** GIVEN INFORMATION follows **

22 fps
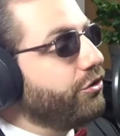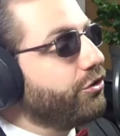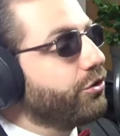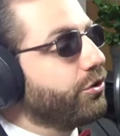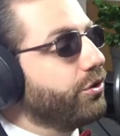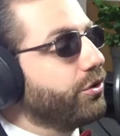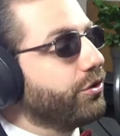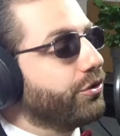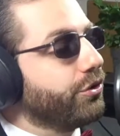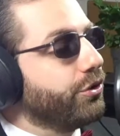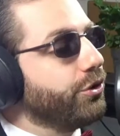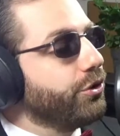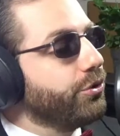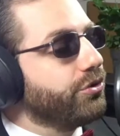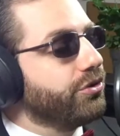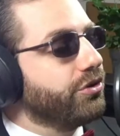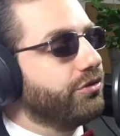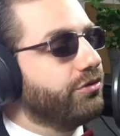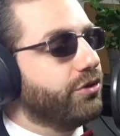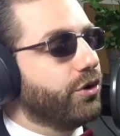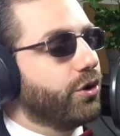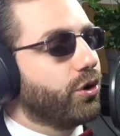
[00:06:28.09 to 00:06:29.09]
short,
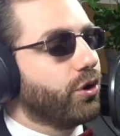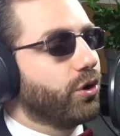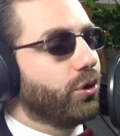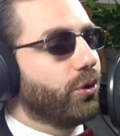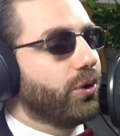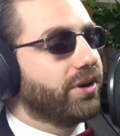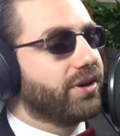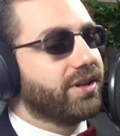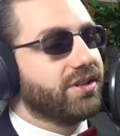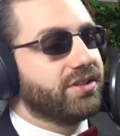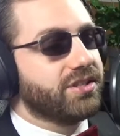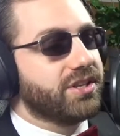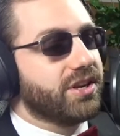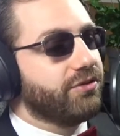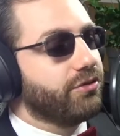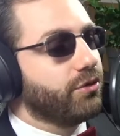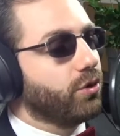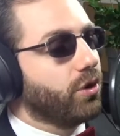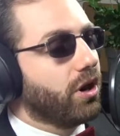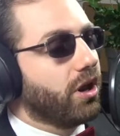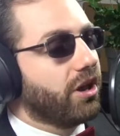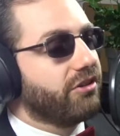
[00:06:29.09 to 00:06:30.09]
using Vocaloid can
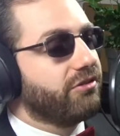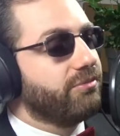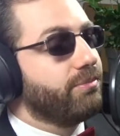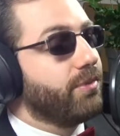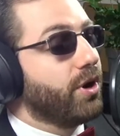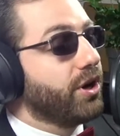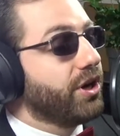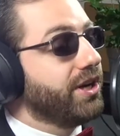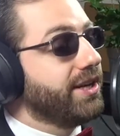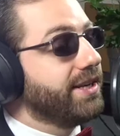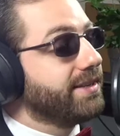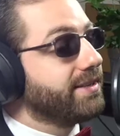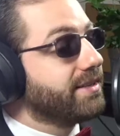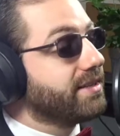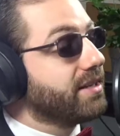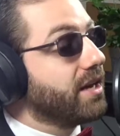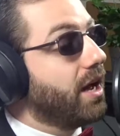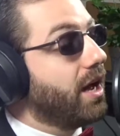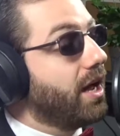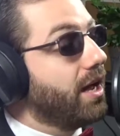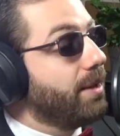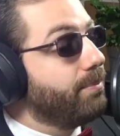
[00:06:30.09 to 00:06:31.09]
save you a lot of money,
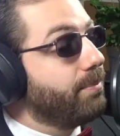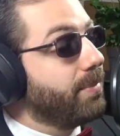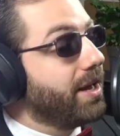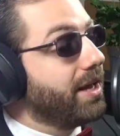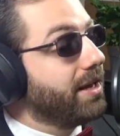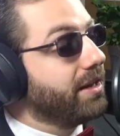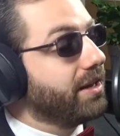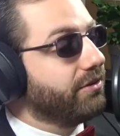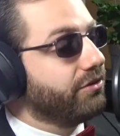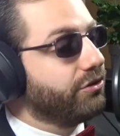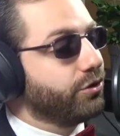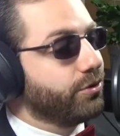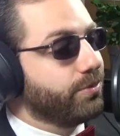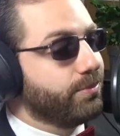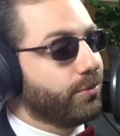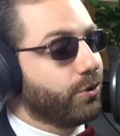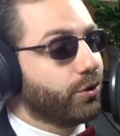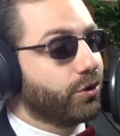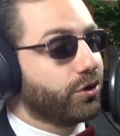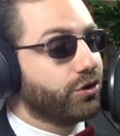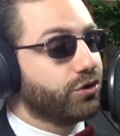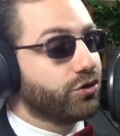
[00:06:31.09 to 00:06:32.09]
time, and gives you
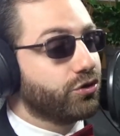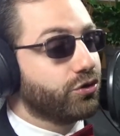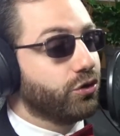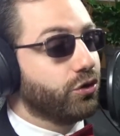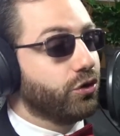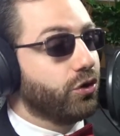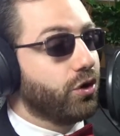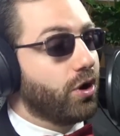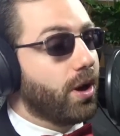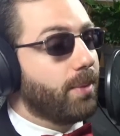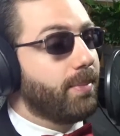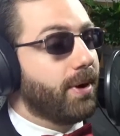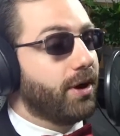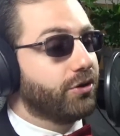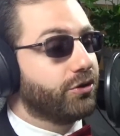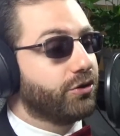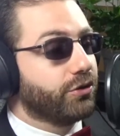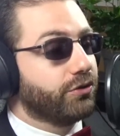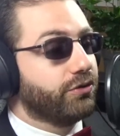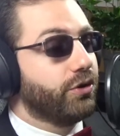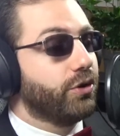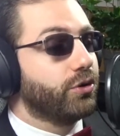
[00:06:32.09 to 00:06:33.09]
more control
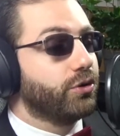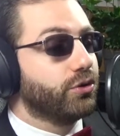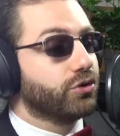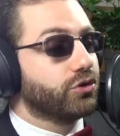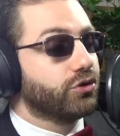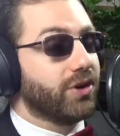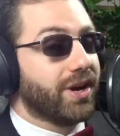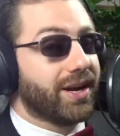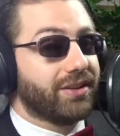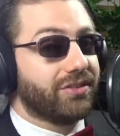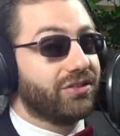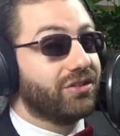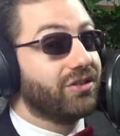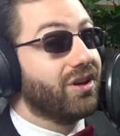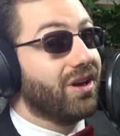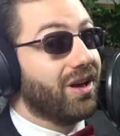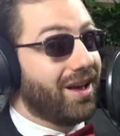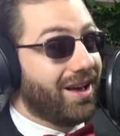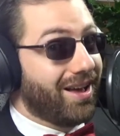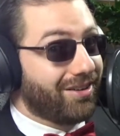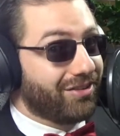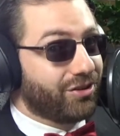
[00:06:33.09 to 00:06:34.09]
about your vocal tracks
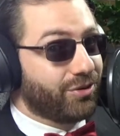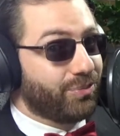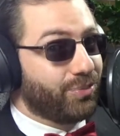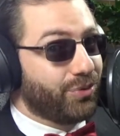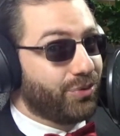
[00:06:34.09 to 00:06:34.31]
as a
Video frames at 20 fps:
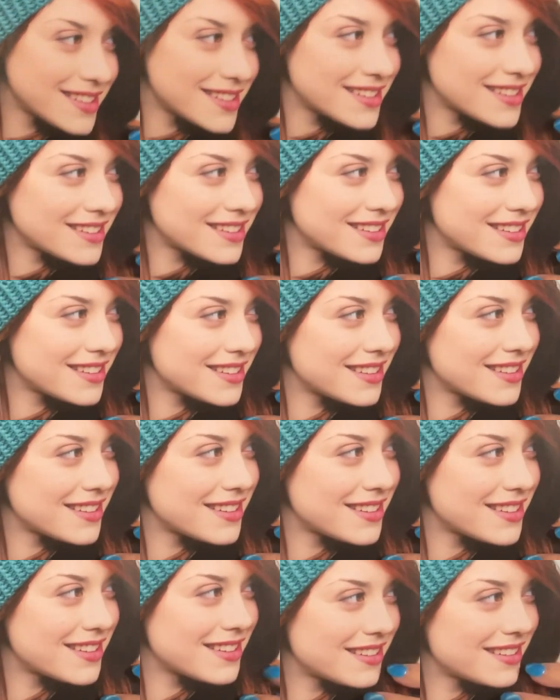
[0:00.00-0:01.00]
So that's the
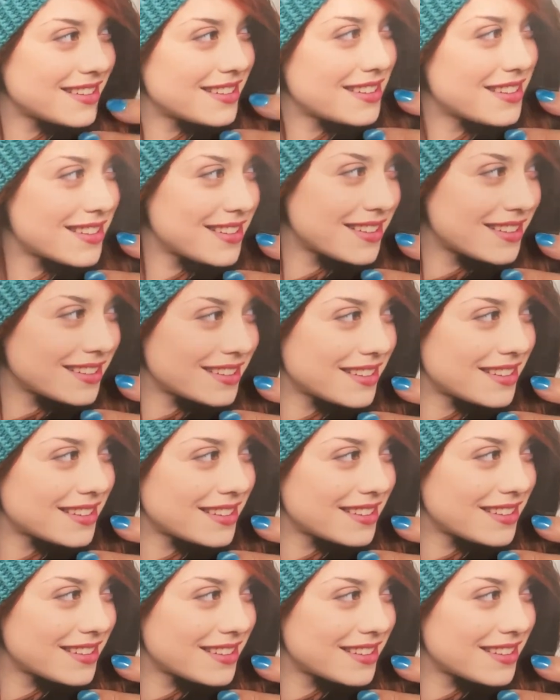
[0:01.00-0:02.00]
front. I've done
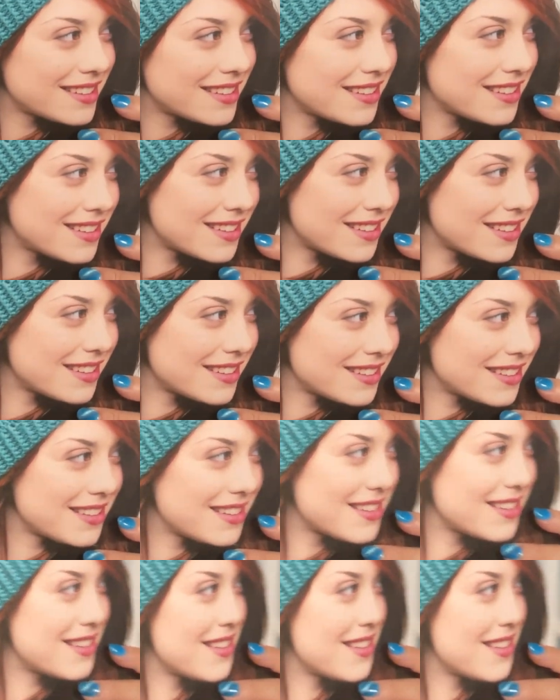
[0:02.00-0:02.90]
this hat. It is indeed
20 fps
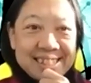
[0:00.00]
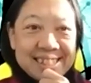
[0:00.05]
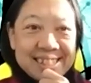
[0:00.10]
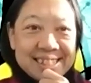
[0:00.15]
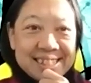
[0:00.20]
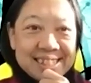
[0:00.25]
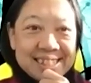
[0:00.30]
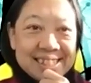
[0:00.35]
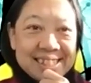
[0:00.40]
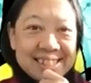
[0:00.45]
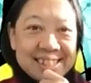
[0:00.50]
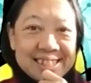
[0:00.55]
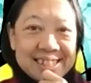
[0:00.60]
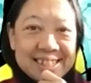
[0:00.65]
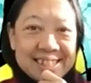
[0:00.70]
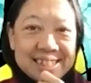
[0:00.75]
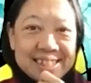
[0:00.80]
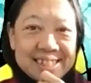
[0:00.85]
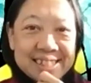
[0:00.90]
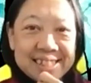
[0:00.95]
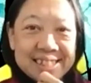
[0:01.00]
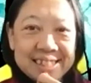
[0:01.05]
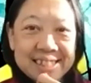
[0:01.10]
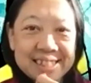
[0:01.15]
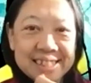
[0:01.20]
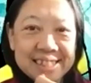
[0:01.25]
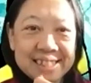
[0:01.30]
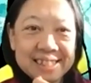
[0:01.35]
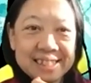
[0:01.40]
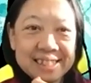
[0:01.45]

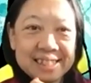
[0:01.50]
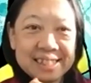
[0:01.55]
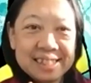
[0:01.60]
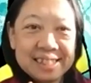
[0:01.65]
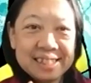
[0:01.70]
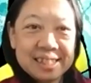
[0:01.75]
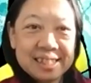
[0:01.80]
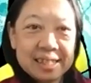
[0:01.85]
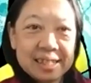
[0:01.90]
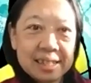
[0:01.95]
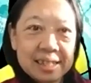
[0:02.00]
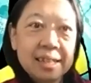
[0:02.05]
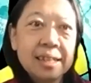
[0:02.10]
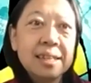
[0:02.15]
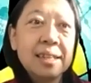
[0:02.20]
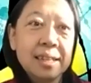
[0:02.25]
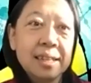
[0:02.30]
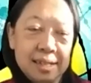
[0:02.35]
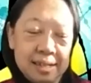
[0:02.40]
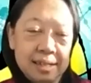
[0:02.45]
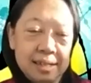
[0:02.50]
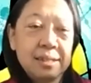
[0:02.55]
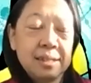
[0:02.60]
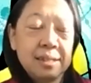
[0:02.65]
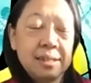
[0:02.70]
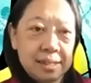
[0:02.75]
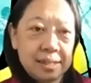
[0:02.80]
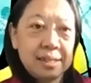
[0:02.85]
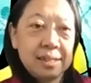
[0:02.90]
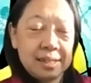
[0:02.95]

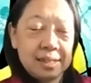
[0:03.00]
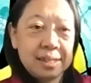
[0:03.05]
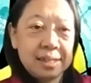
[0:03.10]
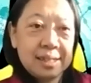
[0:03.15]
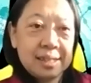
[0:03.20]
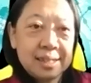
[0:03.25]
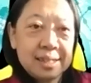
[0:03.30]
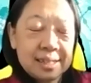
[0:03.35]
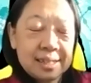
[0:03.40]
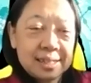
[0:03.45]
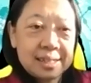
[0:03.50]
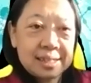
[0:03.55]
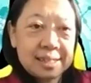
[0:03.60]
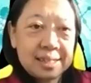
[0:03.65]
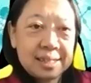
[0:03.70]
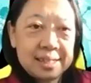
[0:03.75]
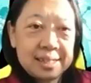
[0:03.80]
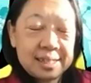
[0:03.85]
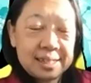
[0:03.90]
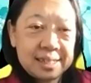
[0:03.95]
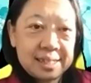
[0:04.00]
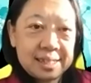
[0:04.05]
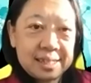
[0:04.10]
[no speech]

** End of GIVEN INFORMATION **

> [REQUIREMENT] What is needed is every record above printed exactly, with no pictures.

> [FINISHED EXERCISE]
22 fps
[00:06:28.09 to 00:06:29.09]
short,
[00:06:29.09 to 00:06:30.09]
using Vocaloid can
[00:06:30.09 to 00:06:31.09]
save you a lot of money,
[00:06:31.09 to 00:06:32.09]
time, and gives you
[00:06:32.09 to 00:06:33.09]
more control
[00:06:33.09 to 00:06:34.09]
about your vocal tracks
[00:06:34.09 to 00:06:34.31]
as a
Video frames at 20 fps:
[0:00.00-0:01.00]
So that's the
[0:01.00-0:02.00]
front. I've done
[0:02.00-0:02.90]
this hat. It is indeed
20 fps
[0:00.00]
[0:00.05]
[0:00.10]
[0:00.15]
[0:00.20]
[0:00.25]
[0:00.30]
[0:00.35]
[0:00.40]
[0:00.45]
[0:00.50]
[0:00.55]
[0:00.60]
[0:00.65]
[0:00.70]
[0:00.75]
[0:00.80]
[0:00.85]
[0:00.90]
[0:00.95]
[0:01.00]
[0:01.05]
[0:01.10]
[0:01.15]
[0:01.20]
[0:01.25]
[0:01.30]
[0:01.35]
[0:01.40]
[0:01.45]

[0:01.50]
[0:01.55]
[0:01.60]
[0:01.65]
[0:01.70]
[0:01.75]
[0:01.80]
[0:01.85]
[0:01.90]
[0:01.95]
[0:02.00]
[0:02.05]
[0:02.10]
[0:02.15]
[0:02.20]
[0:02.25]
[0:02.30]
[0:02.35]
[0:02.40]
[0:02.45]
[0:02.50]
[0:02.55]
[0:02.60]
[0:02.65]
[0:02.70]
[0:02.75]
[0:02.80]
[0:02.85]
[0:02.90]
[0:02.95]

[0:03.00]
[0:03.05]
[0:03.10]
[0:03.15]
[0:03.20]
[0:03.25]
[0:03.30]
[0:03.35]
[0:03.40]
[0:03.45]
[0:03.50]
[0:03.55]
[0:03.60]
[0:03.65]
[0:03.70]
[0:03.75]
[0:03.80]
[0:03.85]
[0:03.90]
[0:03.95]
[0:04.00]
[0:04.05]
[0:04.10]
[no speech]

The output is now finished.